A defesa de Pinochet quer demonstrar, por intermédio de novos exames, que ele tem problemas mentais que o impedem de ser processado. A mesma justificativa de deterioração mental impediu o ex-ditador de ser extraditado do Reino Unido para a Espanha.
Mas a Corte rejeitou pela segunda vez o pedido de seus advogados. O processo que pede a cassação de sua imunidade deverá iniciar-se na próxima quarta-feira, dia 26.
Pouco depois do pronunciamento da Corte, os dirigentes nacionais dos médicos apresentaram perante o mesmo tribunal uma nova queixa-crime contra Pinochet, pela execução ou desaparecimento de 19 de seus colegas entre 1973 e 1976.

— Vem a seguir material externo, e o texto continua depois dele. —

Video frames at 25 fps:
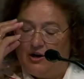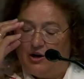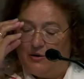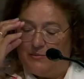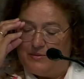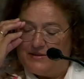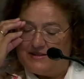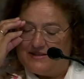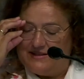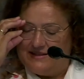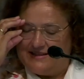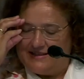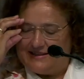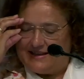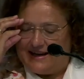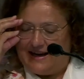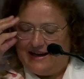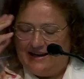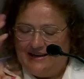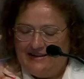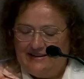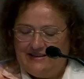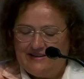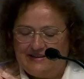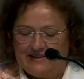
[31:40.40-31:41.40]
Wasn't it
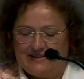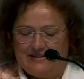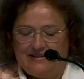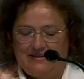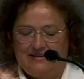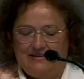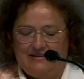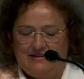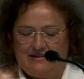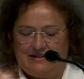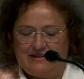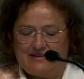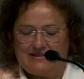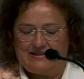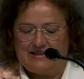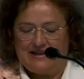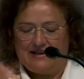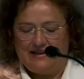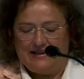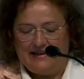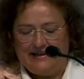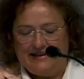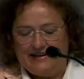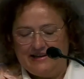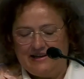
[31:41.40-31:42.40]
enough for the
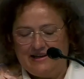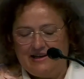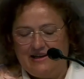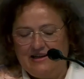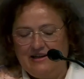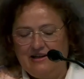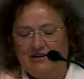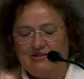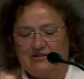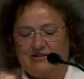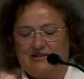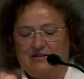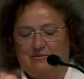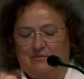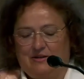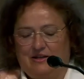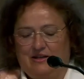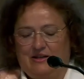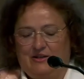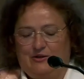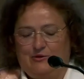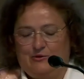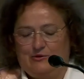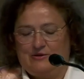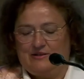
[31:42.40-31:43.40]
teacher to
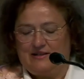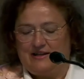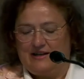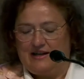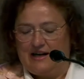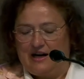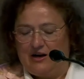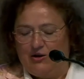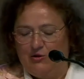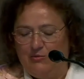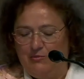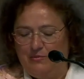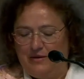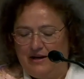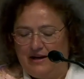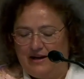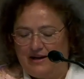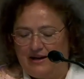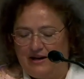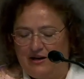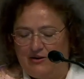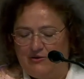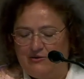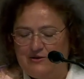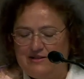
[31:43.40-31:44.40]
get the motivation
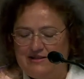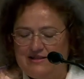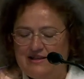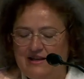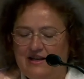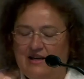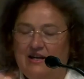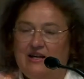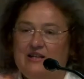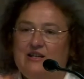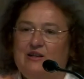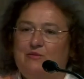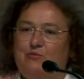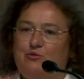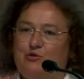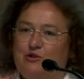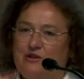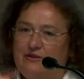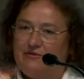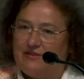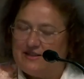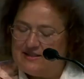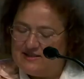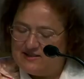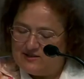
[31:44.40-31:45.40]
to educate from
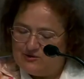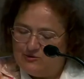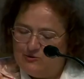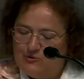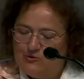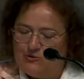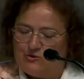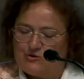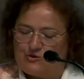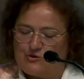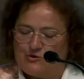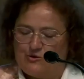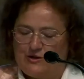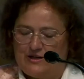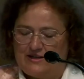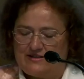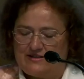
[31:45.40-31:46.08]
religious faith?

Nesse período, 11 médicos foram executados e oito continuam desaparecidos. A apresentação da denúncia foi aprovada por unanimidade pelo sindicato da categoria.
Um dos casos denunciados perante a Corte foi o do doutor Enrique París, assessor do falecido presidente Salvador Allende, detido em La Moneda logo depois de o palácio presidencial ser bombardeado pelos militares em 11 de setembro de 1973.
París ficou desaparecido por 17 anos até que seus restos apareceram fraturados e queimados em uma vala comum. Seu corpo só foi identificado em 1994.